48. Ampalaya and egg, scrambled.
49. Roasted young ampalaya fruit, cut crosswise and served with bagoong.
50. Ordinary people like anyone of us can secure for ourselves and family enough food and proper nutrition. This is food security in action. It is food security that gives us real peace of mind. The biological basis does not need farther explanation. It is the key to unity and harmony in the living world. Queuing for rice defeats the image of a strong economy. High prices of food do not give a good reflection either. How about ASEAN, UN, WHO? ASEAN commitment to regional food security, food aid from the UN or US may simply ease the impact of food shortage or inequity in its distribution, but they are but palliative measures. And having a dreamer Joseph in public food depot is not reliable either. It is green revolution at the grassroots that assures us of not only food but other necessities of life – and self employment. It is that piece of Paradise that has long been lost that resurrect in some corner of your home. Paradise is not lost, if you create one. Do you agree?
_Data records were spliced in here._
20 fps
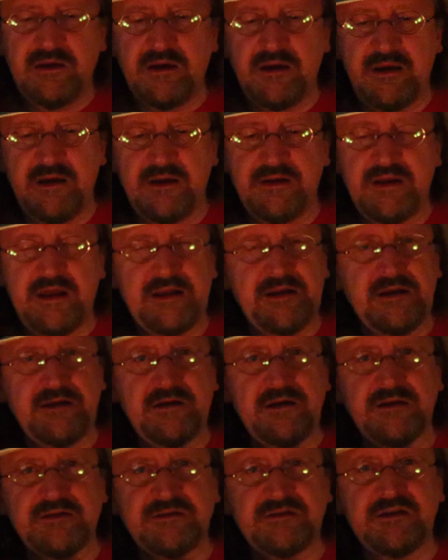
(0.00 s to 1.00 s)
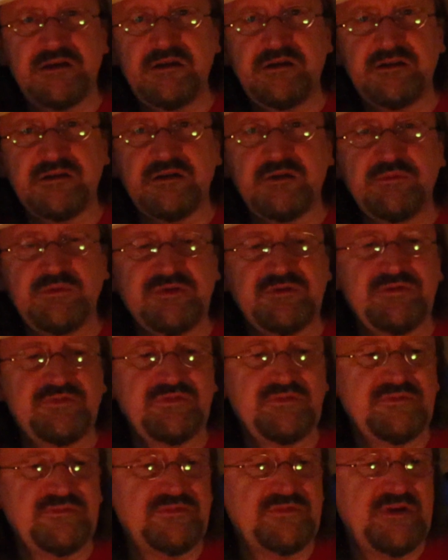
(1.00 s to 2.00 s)
And had I not seen it, I would have
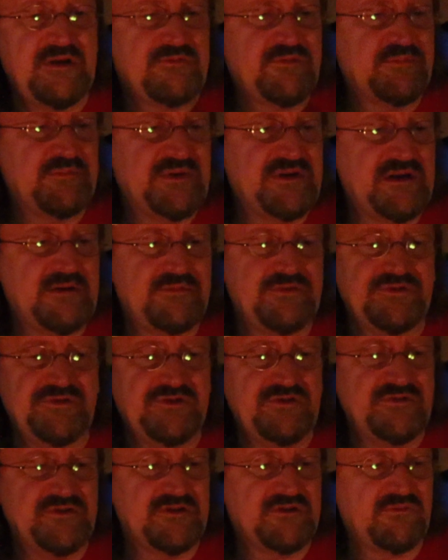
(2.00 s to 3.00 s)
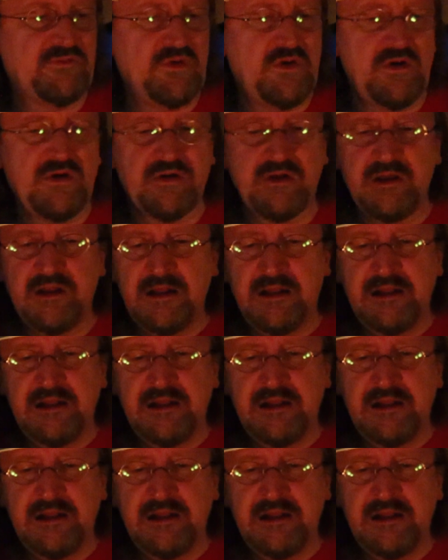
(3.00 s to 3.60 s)
never been able to do this vlog.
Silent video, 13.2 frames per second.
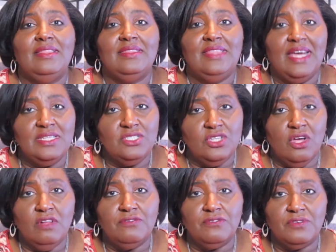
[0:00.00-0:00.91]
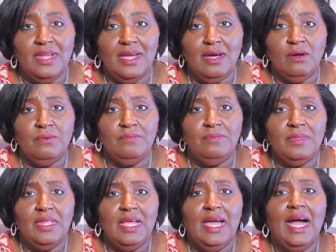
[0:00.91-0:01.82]
That's all for now.
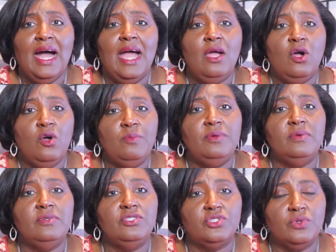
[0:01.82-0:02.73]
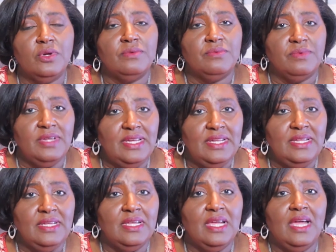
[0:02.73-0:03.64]
I hope you enjoy
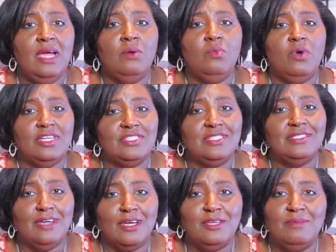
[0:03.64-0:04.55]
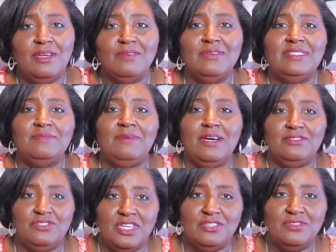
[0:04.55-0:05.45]
reading and watching documentaries
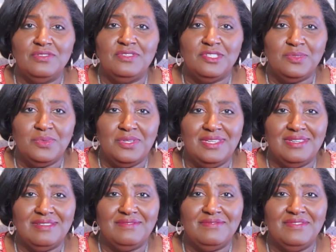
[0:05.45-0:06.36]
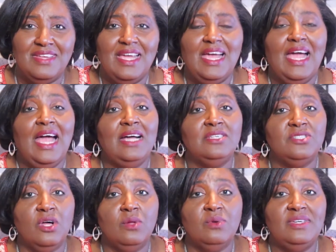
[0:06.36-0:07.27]
about gender this week. As
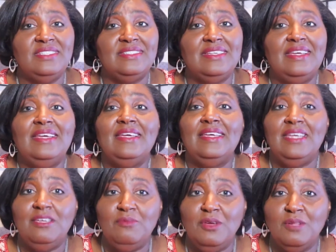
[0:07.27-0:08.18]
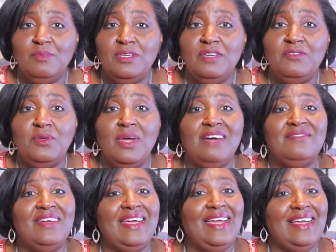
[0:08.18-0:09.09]
always, email me if you
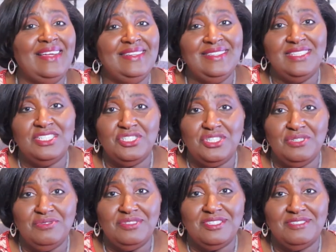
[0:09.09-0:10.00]
have any issues.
1. Let’s make a Lazy Man’s Garden at Home. These are plants considered literally tanim ng tamad, a syndrome many Filipinos fall into, a little bit of every thing (tingi-tingi), ningas kogon, makakalimutin, kulang sa tiyaga, and mapabaya’: papaya, malunggay, siling katuray, ube, patola, kondol, upo, alugbati, talinum, patani, batao, segidillas, kumpitis.
2. Ano-ano ang mga halaman na nakakain na hindi itinatanim. (What edible plants simply grow spontaneously)
Answers: These items are True: 1, 4, 5, 7, 8, 9, 12, 13, 14, 18, 20, 21, 23, 30, 33, 34, 37, 38, 39, 45, 46, 47, 48, 49, 50; all other items are False.